🤖 AI Summary
This work addresses the challenge of database tuning, which is hindered by a vast parameter space, reliance on manual expertise, and costly warm-up phases that impede efficient identification of critical configuration knobs. To overcome these limitations, the paper proposes a novel online, warm-up-free dynamic tuning approach that integrates recursive feature elimination with cross-validation (RFECV) to identify key parameters, employs likelihood ratio tests (LRT) to balance exploration and exploitation, and seamlessly couples this feature selection mechanism with Bayesian optimization (BO) for real-time search of optimal configurations. This method is the first to enable dynamic parameter selection without requiring an initial warm-up period and supports incorporation of prior knowledge. Experimental results demonstrate that it matches or surpasses state-of-the-art tuners across multiple benchmarks while substantially reducing tuning time and computational overhead.
📝 Abstract
Database Management Systems (DBMS) are crucial for efficient data management and access control, but their administration remains challenging for Database Administrators (DBAs).

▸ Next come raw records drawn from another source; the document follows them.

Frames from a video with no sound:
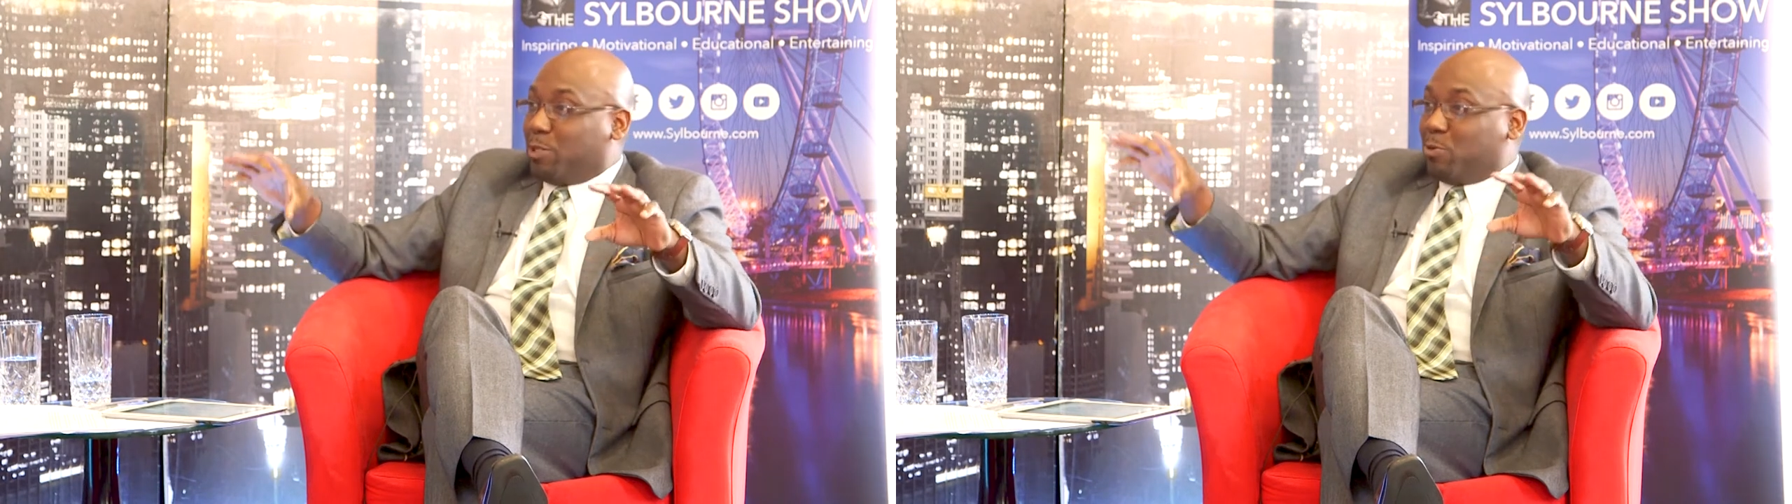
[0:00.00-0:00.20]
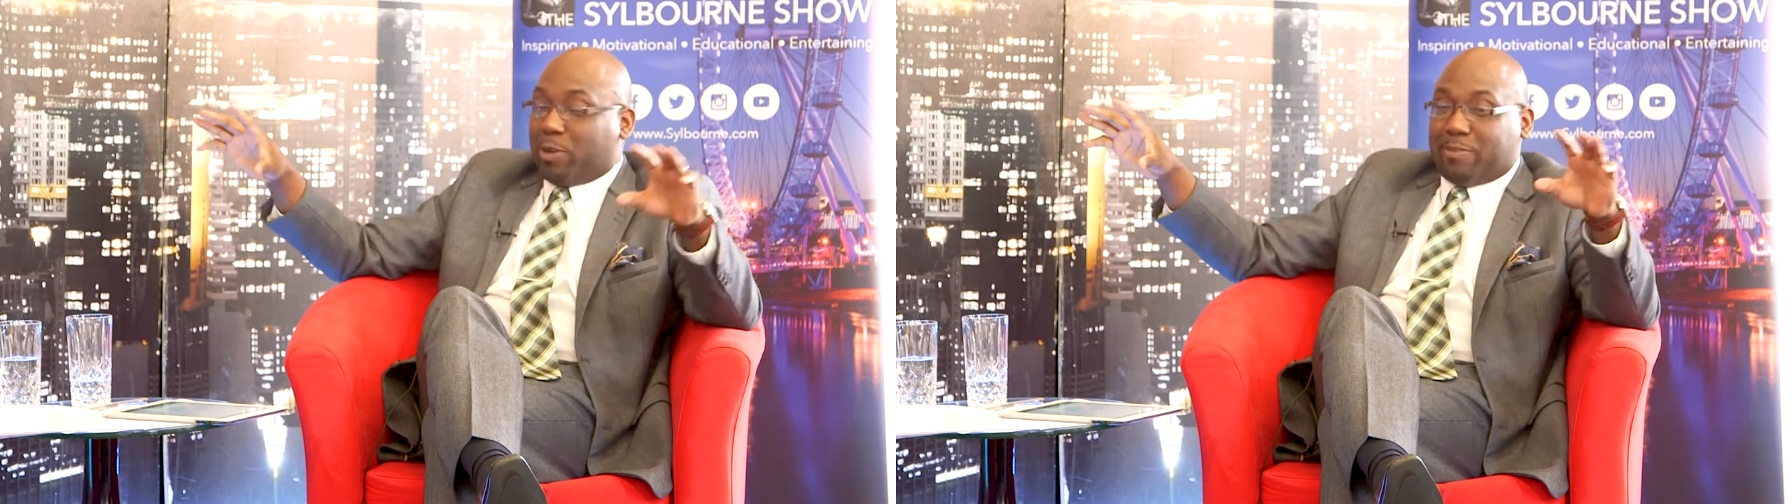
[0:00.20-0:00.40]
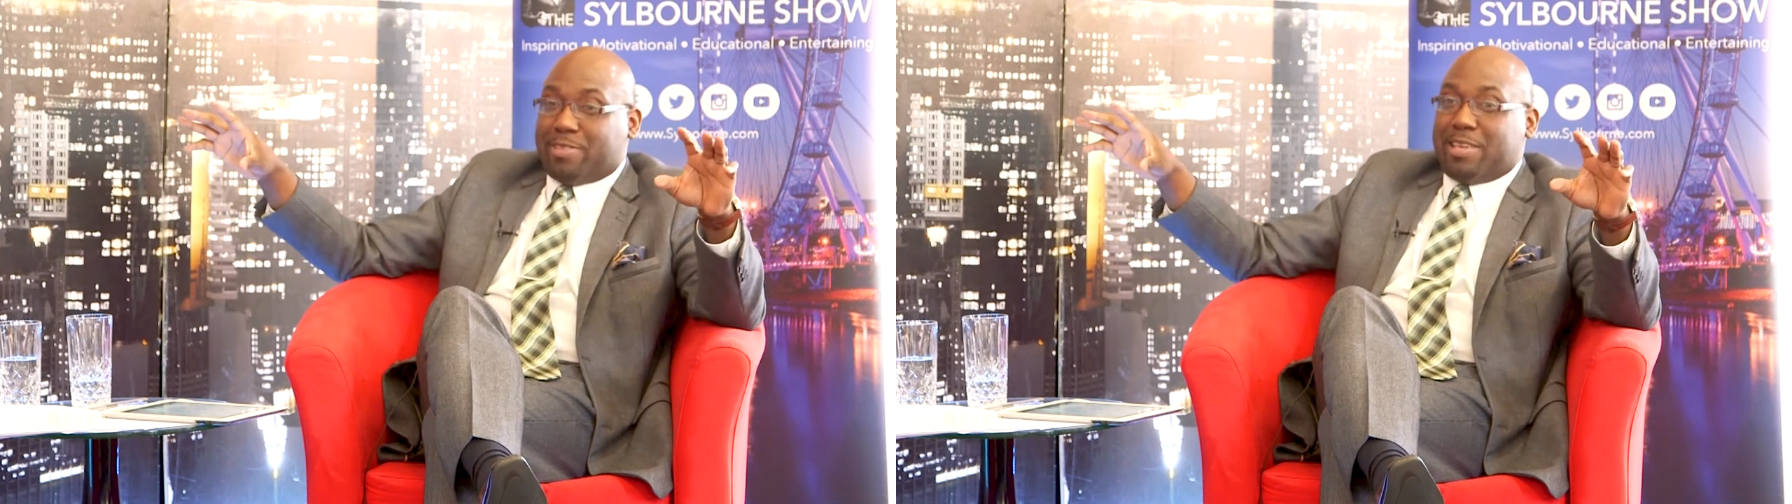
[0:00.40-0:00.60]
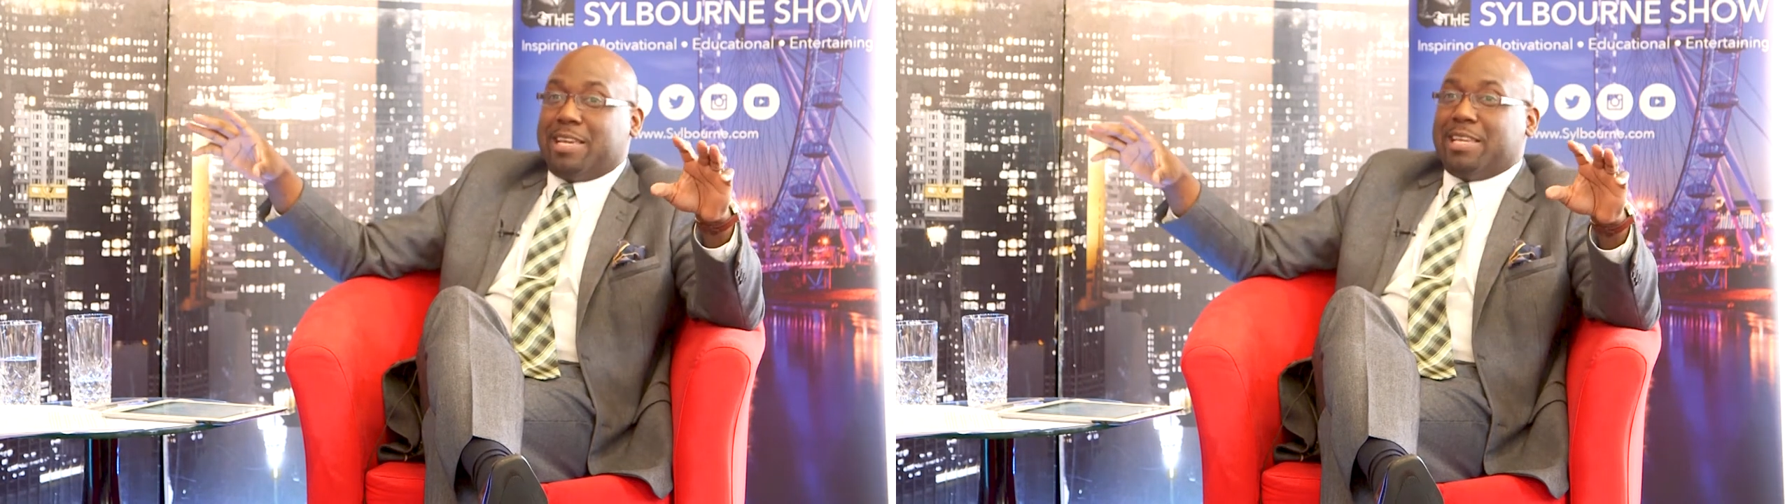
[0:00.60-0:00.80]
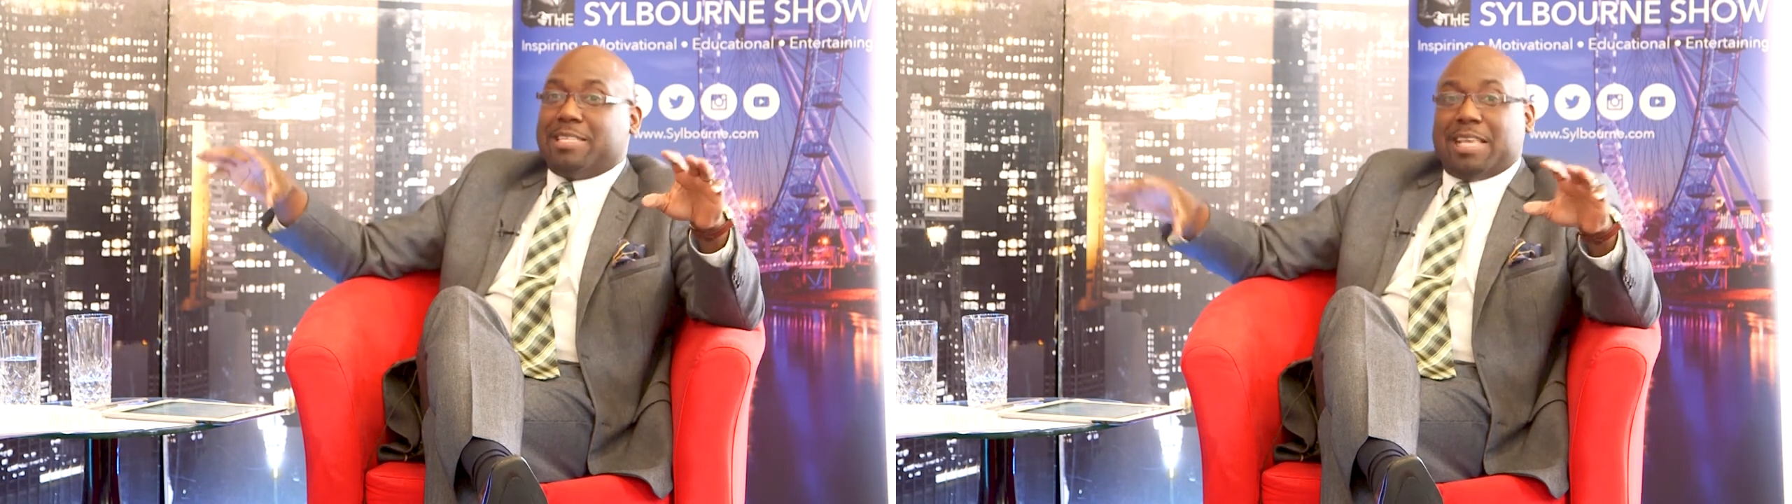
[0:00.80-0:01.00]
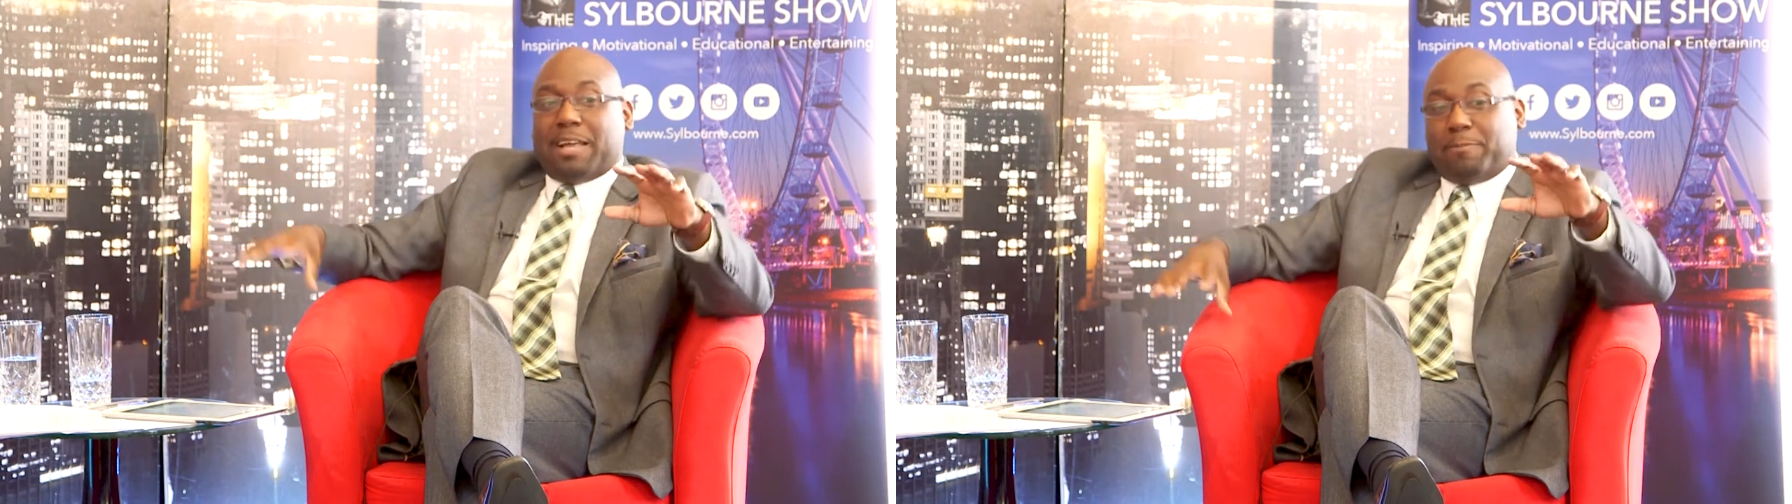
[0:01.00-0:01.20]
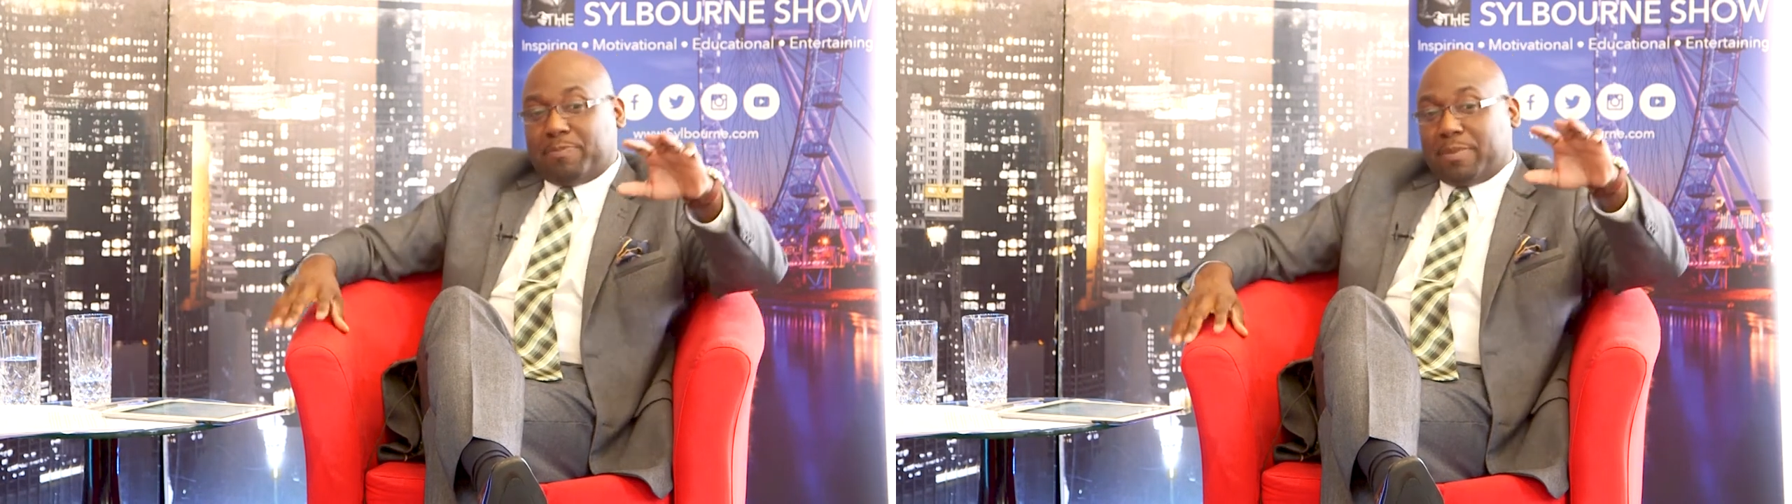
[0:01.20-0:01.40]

is one of the thinking is that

Tuning, in particular, is known to be difficult. Modern systems have many tuning parameters, but only a subset significantly impacts performance. Focusing on these influential parameters reduces the search space and optimizes performance. Current methods rely on costly warm-up phases and human expertise to identify important tuning parameters. In this paper, we present DOT, a dynamic knob selection and online sampling DBMS tuning algorithm. DOT uses Recursive Feature Elimination with Cross-Validation (RFECV) to prune low-importance tuning parameters and a Likelihood Ratio Test (LRT) strategy to balance exploration and exploitation. For parameter search, DOT uses a Bayesian Optimization (BO) algorithm to optimize configurations on-the-fly, eliminating the need for warm-up phases or prior knowledge (although existing knowledge can be incorporated). Experiments show that DOT achieves matching or outperforming performance compared to state-of-the-art tuners while substantially reducing tuning overhead.